- PROBLEM TO WORK ON
Return all the entries below exactly, except for the images they hold.

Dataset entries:
◇ ◇ ◇ ◇ ◇

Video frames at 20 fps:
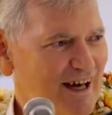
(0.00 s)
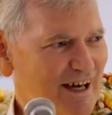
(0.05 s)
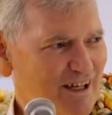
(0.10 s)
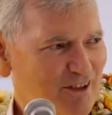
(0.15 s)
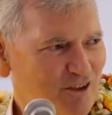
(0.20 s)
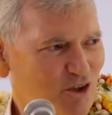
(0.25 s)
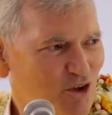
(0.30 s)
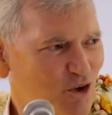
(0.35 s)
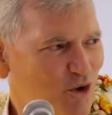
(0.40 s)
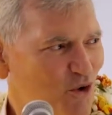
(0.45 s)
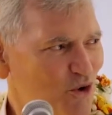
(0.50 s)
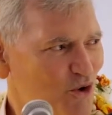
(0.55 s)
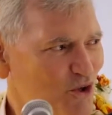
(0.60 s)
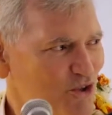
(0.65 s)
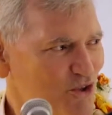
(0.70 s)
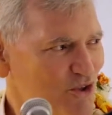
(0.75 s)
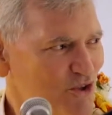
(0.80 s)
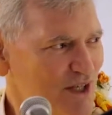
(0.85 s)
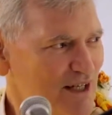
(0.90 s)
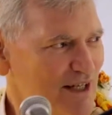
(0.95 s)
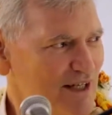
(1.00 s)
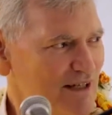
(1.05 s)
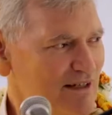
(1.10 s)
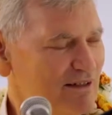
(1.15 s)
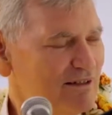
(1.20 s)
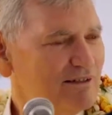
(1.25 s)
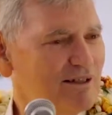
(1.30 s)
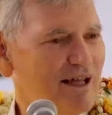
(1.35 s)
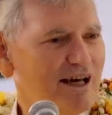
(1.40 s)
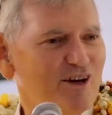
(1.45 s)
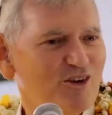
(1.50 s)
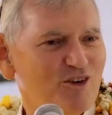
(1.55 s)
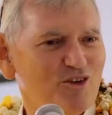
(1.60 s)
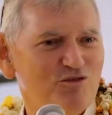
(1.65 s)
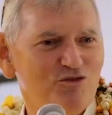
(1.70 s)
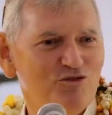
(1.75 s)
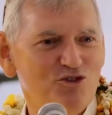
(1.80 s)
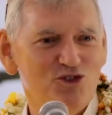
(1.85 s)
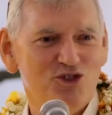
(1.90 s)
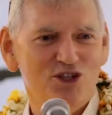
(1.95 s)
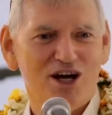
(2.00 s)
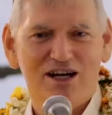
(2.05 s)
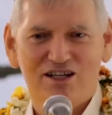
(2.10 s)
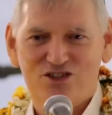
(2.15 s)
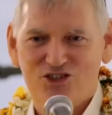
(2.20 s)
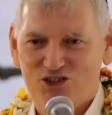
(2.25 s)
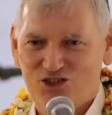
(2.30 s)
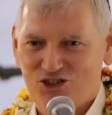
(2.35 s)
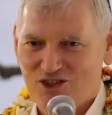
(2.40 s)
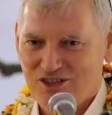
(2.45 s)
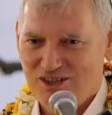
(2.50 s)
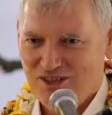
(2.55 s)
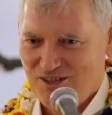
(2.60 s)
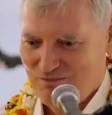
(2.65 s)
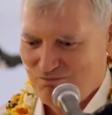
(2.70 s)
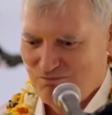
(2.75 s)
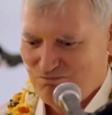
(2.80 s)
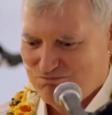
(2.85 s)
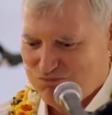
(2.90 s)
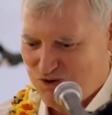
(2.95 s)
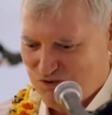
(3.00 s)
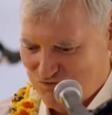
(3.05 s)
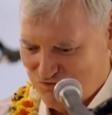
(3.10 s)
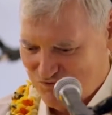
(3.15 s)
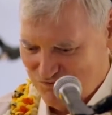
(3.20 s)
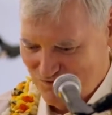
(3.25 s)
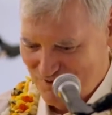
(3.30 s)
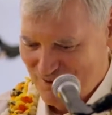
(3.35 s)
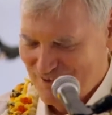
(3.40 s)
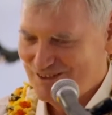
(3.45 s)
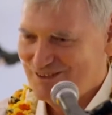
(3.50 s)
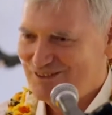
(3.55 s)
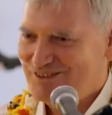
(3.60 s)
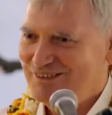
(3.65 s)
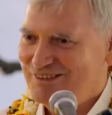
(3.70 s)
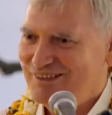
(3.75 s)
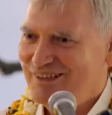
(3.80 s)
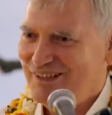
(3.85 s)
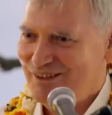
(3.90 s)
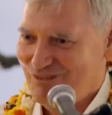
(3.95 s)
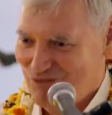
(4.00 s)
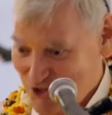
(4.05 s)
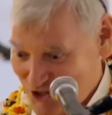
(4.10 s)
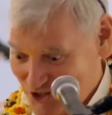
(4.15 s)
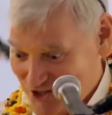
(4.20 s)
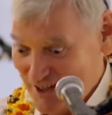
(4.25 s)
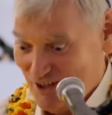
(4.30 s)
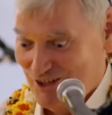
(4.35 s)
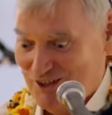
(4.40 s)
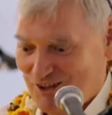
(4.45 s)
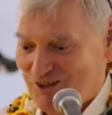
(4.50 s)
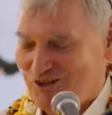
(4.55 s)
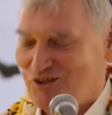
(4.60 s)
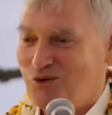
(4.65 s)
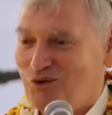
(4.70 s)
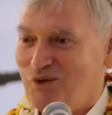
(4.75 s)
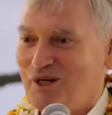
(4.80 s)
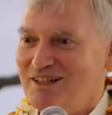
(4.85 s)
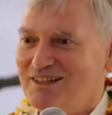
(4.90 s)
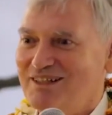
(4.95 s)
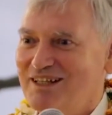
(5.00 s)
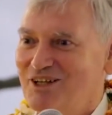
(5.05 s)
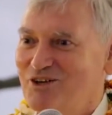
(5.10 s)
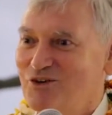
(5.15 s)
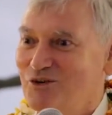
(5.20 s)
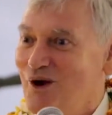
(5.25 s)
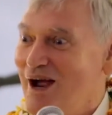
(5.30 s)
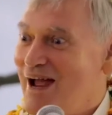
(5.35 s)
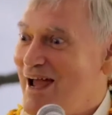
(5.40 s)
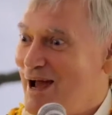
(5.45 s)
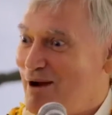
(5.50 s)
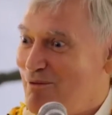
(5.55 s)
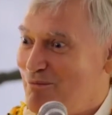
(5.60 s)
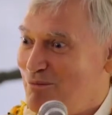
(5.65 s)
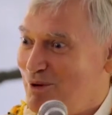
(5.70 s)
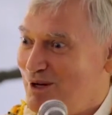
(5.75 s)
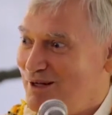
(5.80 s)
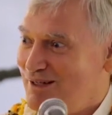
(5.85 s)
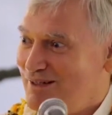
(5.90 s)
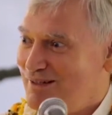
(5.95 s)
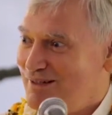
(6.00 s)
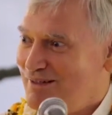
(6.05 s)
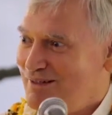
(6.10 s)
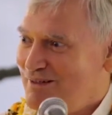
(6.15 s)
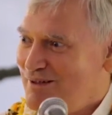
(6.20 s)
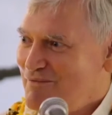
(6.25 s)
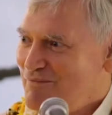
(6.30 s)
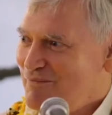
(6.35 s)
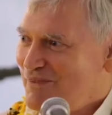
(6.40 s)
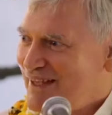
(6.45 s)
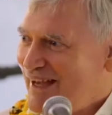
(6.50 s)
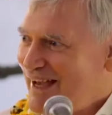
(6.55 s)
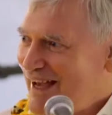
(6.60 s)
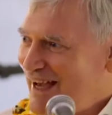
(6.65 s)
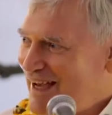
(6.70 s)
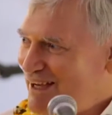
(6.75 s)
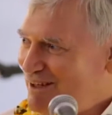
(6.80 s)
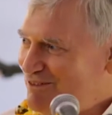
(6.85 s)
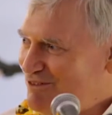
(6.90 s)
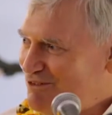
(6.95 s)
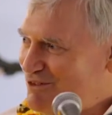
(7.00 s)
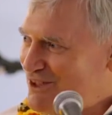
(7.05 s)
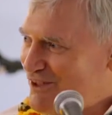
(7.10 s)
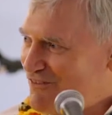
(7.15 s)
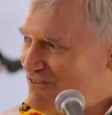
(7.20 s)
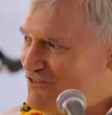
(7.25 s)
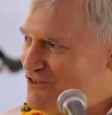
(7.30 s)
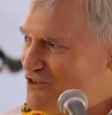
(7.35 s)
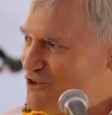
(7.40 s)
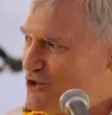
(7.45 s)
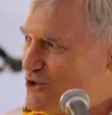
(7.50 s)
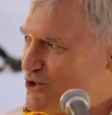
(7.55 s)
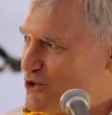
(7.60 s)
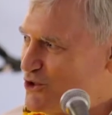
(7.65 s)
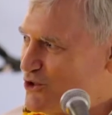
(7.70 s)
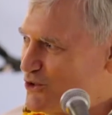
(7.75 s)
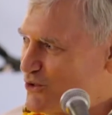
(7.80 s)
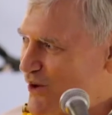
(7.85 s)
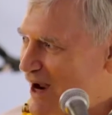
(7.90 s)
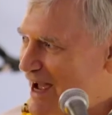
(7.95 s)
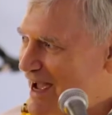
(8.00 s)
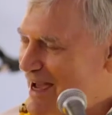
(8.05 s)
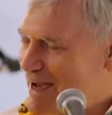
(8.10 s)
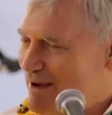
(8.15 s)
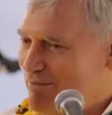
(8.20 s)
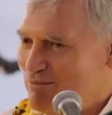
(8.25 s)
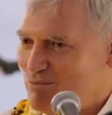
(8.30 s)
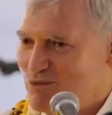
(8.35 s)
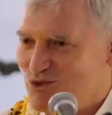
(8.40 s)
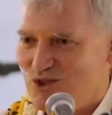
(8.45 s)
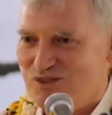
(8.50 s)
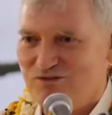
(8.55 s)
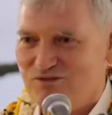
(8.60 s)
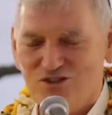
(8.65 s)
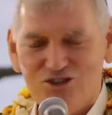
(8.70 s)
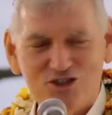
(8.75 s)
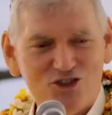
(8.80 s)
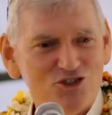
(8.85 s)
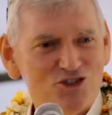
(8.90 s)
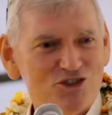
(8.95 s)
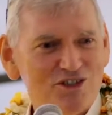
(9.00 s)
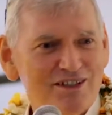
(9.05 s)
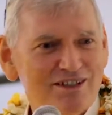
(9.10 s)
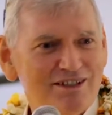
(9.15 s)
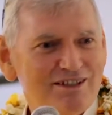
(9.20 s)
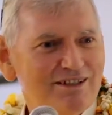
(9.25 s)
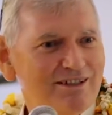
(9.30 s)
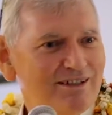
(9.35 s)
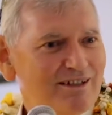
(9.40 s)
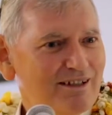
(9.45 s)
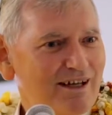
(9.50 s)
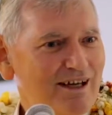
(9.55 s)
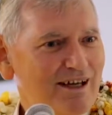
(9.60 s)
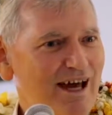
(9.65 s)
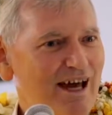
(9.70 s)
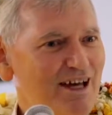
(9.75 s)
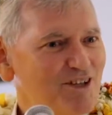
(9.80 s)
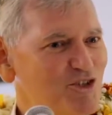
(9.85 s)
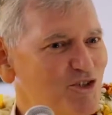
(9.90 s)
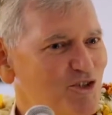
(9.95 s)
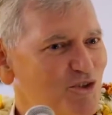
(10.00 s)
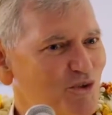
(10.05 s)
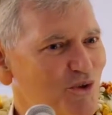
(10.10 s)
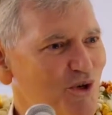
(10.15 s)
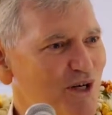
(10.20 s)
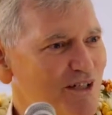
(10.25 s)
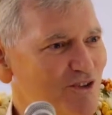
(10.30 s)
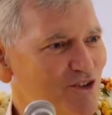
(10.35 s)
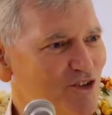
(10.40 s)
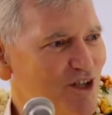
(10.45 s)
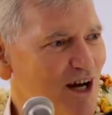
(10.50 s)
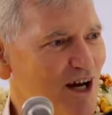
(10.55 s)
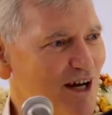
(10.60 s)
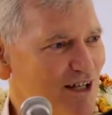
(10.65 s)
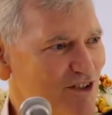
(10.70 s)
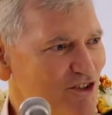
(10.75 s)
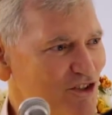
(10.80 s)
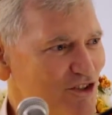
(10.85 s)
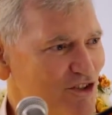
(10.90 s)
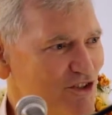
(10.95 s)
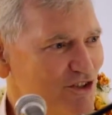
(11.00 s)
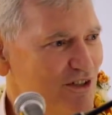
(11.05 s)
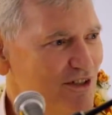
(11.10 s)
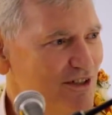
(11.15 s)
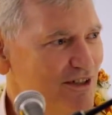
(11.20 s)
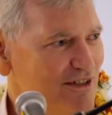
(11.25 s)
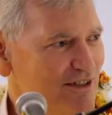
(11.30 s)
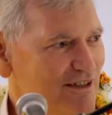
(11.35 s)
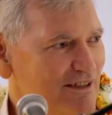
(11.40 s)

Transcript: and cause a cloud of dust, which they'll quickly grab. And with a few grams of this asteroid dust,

◇ ◇ ◇ ◇ ◇

- RESPONSE
Video frames at 20 fps:
(0.00 s)
(0.05 s)
(0.10 s)
(0.15 s)
(0.20 s)
(0.25 s)
(0.30 s)
(0.35 s)
(0.40 s)
(0.45 s)
(0.50 s)
(0.55 s)
(0.60 s)
(0.65 s)
(0.70 s)
(0.75 s)
(0.80 s)
(0.85 s)
(0.90 s)
(0.95 s)
(1.00 s)
(1.05 s)
(1.10 s)
(1.15 s)
(1.20 s)
(1.25 s)
(1.30 s)
(1.35 s)
(1.40 s)
(1.45 s)
(1.50 s)
(1.55 s)
(1.60 s)
(1.65 s)
(1.70 s)
(1.75 s)
(1.80 s)
(1.85 s)
(1.90 s)
(1.95 s)
(2.00 s)
(2.05 s)
(2.10 s)
(2.15 s)
(2.20 s)
(2.25 s)
(2.30 s)
(2.35 s)
(2.40 s)
(2.45 s)
(2.50 s)
(2.55 s)
(2.60 s)
(2.65 s)
(2.70 s)
(2.75 s)
(2.80 s)
(2.85 s)
(2.90 s)
(2.95 s)
(3.00 s)
(3.05 s)
(3.10 s)
(3.15 s)
(3.20 s)
(3.25 s)
(3.30 s)
(3.35 s)
(3.40 s)
(3.45 s)
(3.50 s)
(3.55 s)
(3.60 s)
(3.65 s)
(3.70 s)
(3.75 s)
(3.80 s)
(3.85 s)
(3.90 s)
(3.95 s)
(4.00 s)
(4.05 s)
(4.10 s)
(4.15 s)
(4.20 s)
(4.25 s)
(4.30 s)
(4.35 s)
(4.40 s)
(4.45 s)
(4.50 s)
(4.55 s)
(4.60 s)
(4.65 s)
(4.70 s)
(4.75 s)
(4.80 s)
(4.85 s)
(4.90 s)
(4.95 s)
(5.00 s)
(5.05 s)
(5.10 s)
(5.15 s)
(5.20 s)
(5.25 s)
(5.30 s)
(5.35 s)
(5.40 s)
(5.45 s)
(5.50 s)
(5.55 s)
(5.60 s)
(5.65 s)
(5.70 s)
(5.75 s)
(5.80 s)
(5.85 s)
(5.90 s)
(5.95 s)
(6.00 s)
(6.05 s)
(6.10 s)
(6.15 s)
(6.20 s)
(6.25 s)
(6.30 s)
(6.35 s)
(6.40 s)
(6.45 s)
(6.50 s)
(6.55 s)
(6.60 s)
(6.65 s)
(6.70 s)
(6.75 s)
(6.80 s)
(6.85 s)
(6.90 s)
(6.95 s)
(7.00 s)
(7.05 s)
(7.10 s)
(7.15 s)
(7.20 s)
(7.25 s)
(7.30 s)
(7.35 s)
(7.40 s)
(7.45 s)
(7.50 s)
(7.55 s)
(7.60 s)
(7.65 s)
(7.70 s)
(7.75 s)
(7.80 s)
(7.85 s)
(7.90 s)
(7.95 s)
(8.00 s)
(8.05 s)
(8.10 s)
(8.15 s)
(8.20 s)
(8.25 s)
(8.30 s)
(8.35 s)
(8.40 s)
(8.45 s)
(8.50 s)
(8.55 s)
(8.60 s)
(8.65 s)
(8.70 s)
(8.75 s)
(8.80 s)
(8.85 s)
(8.90 s)
(8.95 s)
(9.00 s)
(9.05 s)
(9.10 s)
(9.15 s)
(9.20 s)
(9.25 s)
(9.30 s)
(9.35 s)
(9.40 s)
(9.45 s)
(9.50 s)
(9.55 s)
(9.60 s)
(9.65 s)
(9.70 s)
(9.75 s)
(9.80 s)
(9.85 s)
(9.90 s)
(9.95 s)
(10.00 s)
(10.05 s)
(10.10 s)
(10.15 s)
(10.20 s)
(10.25 s)
(10.30 s)
(10.35 s)
(10.40 s)
(10.45 s)
(10.50 s)
(10.55 s)
(10.60 s)
(10.65 s)
(10.70 s)
(10.75 s)
(10.80 s)
(10.85 s)
(10.90 s)
(10.95 s)
(11.00 s)
(11.05 s)
(11.10 s)
(11.15 s)
(11.20 s)
(11.25 s)
(11.30 s)
(11.35 s)
(11.40 s)

Transcript: and cause a cloud of dust, which they'll quickly grab. And with a few grams of this asteroid dust,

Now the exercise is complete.